When I travel, the first thing I typically seek out in any new city is its public library. It gives me immense pleasure to see a thriving library, full of patrons taking advantage of all the materials and services each unique place has to offer. But I know I am not alone. Any bibliophile, library lover, or seeker of a space to sit will likely fess up to similar behavior.
In 2012 I moved from the United States to Wellington, New Zealand. On the first day in my new country, my husband steered us through the busy Civic Square to Wellington Public Library so we could look into the requirements for obtaining our own borrowing cards.
Curious about the loan times and fine costs, I grabbed a brochure to peruse. All looked fairly similar to the public library where I last worked, but I balked when I reached an unfamiliar section: Charges for borrowing certain items amounted to $4 NZ ($3.31 US) per video, $1 NZ ($0.83 US) per CD rental, and $5 NZ ($4.13 US) for a bestseller! Even audiobooks and magazines come at a cost. I was shocked. I was accustomed to a library that circulated materials at no cost, and money was exchanged only for overdue, lost, or damaged items.

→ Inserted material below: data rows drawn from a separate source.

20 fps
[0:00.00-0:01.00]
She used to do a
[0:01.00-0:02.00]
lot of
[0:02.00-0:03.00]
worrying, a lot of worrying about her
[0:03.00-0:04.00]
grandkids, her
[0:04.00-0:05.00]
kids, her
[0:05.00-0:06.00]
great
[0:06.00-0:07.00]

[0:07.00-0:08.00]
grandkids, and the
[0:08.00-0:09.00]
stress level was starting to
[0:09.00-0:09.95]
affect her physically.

America may be called the land of the free, but pretty much everything has a price. Libraries are facing vicious budget cuts, trying to make do with less while working to keep the level of service and quality of materials they provide higher than ever. They are negotiating the uncharted territory of e-media and the widespread need for internet service, new technology, and the staff and education to go along with them. All these challenges point to the obvious: Libraries need money to exist.

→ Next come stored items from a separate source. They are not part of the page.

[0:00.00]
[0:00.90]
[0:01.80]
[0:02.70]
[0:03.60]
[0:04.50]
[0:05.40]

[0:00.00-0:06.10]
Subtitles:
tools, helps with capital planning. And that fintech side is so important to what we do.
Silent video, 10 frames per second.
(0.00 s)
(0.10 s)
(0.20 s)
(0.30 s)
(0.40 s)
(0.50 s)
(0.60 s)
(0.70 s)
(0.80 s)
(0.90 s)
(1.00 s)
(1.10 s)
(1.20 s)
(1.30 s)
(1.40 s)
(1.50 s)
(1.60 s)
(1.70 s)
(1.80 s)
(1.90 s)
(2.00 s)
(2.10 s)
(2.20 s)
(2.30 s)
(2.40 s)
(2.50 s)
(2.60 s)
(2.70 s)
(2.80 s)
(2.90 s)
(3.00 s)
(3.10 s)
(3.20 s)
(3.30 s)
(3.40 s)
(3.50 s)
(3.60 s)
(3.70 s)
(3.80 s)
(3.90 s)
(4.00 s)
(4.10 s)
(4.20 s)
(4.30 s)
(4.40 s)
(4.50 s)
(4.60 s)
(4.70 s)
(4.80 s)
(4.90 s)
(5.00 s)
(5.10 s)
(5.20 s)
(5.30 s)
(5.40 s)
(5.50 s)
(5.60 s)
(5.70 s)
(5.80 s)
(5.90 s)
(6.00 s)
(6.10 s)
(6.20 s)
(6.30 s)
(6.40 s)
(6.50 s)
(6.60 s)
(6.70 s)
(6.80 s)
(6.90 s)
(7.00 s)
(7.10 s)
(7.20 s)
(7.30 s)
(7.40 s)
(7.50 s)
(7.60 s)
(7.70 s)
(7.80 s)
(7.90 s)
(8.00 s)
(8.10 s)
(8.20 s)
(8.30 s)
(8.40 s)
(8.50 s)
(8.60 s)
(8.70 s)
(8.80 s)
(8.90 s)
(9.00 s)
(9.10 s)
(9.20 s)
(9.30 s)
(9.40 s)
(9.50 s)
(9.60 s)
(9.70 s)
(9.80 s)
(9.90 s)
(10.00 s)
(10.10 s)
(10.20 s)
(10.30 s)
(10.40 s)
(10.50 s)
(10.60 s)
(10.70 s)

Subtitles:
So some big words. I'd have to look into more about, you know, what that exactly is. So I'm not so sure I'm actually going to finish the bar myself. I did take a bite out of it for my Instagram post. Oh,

As D. J. Hoek so aptly illustrated in his March/April 2013 American Libraries column, “There Are No Free Libraries,” just because taking something out of a library is free, it “doesn’t mean libraries are free. It means that the cost of libraries is worth every cent.”
Hamilton, a city north of Wellington, raised fees in July 2012 for overdue materials, placing holds, and membership for non-Hamilton residents. Though the measure was designed to increase library revenue, the result has been the opposite. Library numbers dropped dramatically, with 90,000 fewer issues in the first six months of the increase, and foot traffic decreased by 8%. Books are piling up on the shelves for lack of circulation.

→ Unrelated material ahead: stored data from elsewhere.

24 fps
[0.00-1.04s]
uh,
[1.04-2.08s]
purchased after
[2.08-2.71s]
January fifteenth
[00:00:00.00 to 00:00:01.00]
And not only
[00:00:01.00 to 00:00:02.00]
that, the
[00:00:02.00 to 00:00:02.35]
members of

The measure was estimated to earn the city an extra $205,000 in revenue, but it actually dropped by $45,000. Numbers indicate the fiscal failure of the decision, but they also point to a more insidious side effect: the negative emotional and social impact that increasing library fees has on a community and its relationship with its library. Hamilton City Council faced resistance when the fees were initially proposed in 2011, and no doubt there is a bitter taste in the mouths of Hamilton's library users, past and present.
There are other effects I noticed in the world of library fees. Waitlists were much shorter and media materials were generally in better condition. But that means things were likely circulating less, and fewer people were getting use of the materials. Fewer people were also using the library’s computers. Along with fees for physical library materials, Wellington City Libraries charge for internet use. Those lucky enough to afford personal internet plans and electronic devices don’t necessarily feel the deprivation caused by fee-based web use at the library. But those who can’t afford it, are traveling, or are temporarily homeless or jobless acutely feel the need.
Libraries worldwide require funding solutions, but increasing fees is not viable. Libraries need users as much as users need libraries. Let’s not give people reason to turn away.